Big Black instantly stiffened and shifted about. "I'm helping, ain't I? My brother, he's helping, too."
"You know what I mean," Francis said.
Big Black nodded. "That I do, C-Bird. That I do."
He looked about, as if to reassure himself of what he already knew, which was that no one was close enough or paying attention enough to overhear his response. Still, he kept every word beneath his voice, speaking cautiously. "You got to understand something, C-Bird. In here, finding this guy that Miss Jones wants, with all the publicity and attention and maybe a state investigation and headlines and television stations and all that showing up, why, that would mean some people's careers. Far too many questions, getting asked. Probably tough questions, like why didn't you do this, or why didn't you do that? Maybe even have to have hearings at the State House. Lots of rocking the boat, and there ain't nobody who works for the state, especially a doc or a psychologist, who wants to be answering questions about how they let a killer live in the hospital here with nobody paying too much mind. We're talking scandal here, C-Bird. A helluva lot easier to cover it up, explain away a body or two. That's easy. No one gets blamed, everybody gets paid, nobody loses their job, and things go on day in and day out, just like before. Ain't no different from any hospital. Or prison, either, you think about it. Keeping things keeping on, that's what this is all about. Ain't you figured that part out for yourself yet?"

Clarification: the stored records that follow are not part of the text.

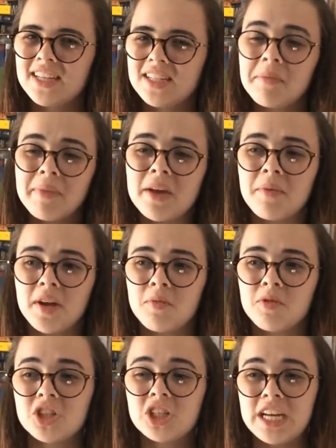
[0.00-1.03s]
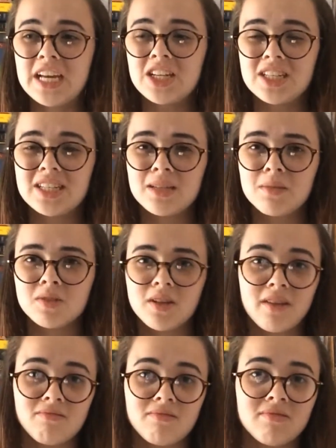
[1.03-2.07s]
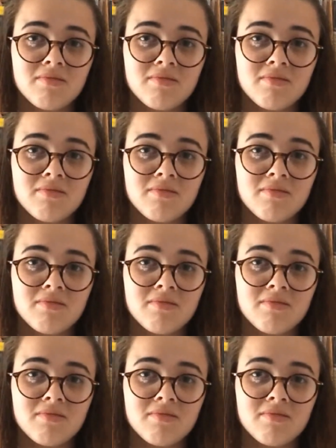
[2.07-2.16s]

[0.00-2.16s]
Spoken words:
To me, when I watch it, it just seems like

He had, he realized. He just didn't like it.
"You got to remember," Big Black added, shaking his head, "no one cares all that much about crazy people."
Miss Luscious looked up and scowled when Lucy walked into the reception area outside of Doctor Gulptilil's office. She made a point of busying herself with some forms, turning to her typewriter and furiously starting to type, just as Lucy approached her desk. "The doctor is occupied," she said, her fingers flying over the keyboard, and the steel ball of the old Selectric banging away on a piece of paper. "I don't have you scheduled for an appointment," she added.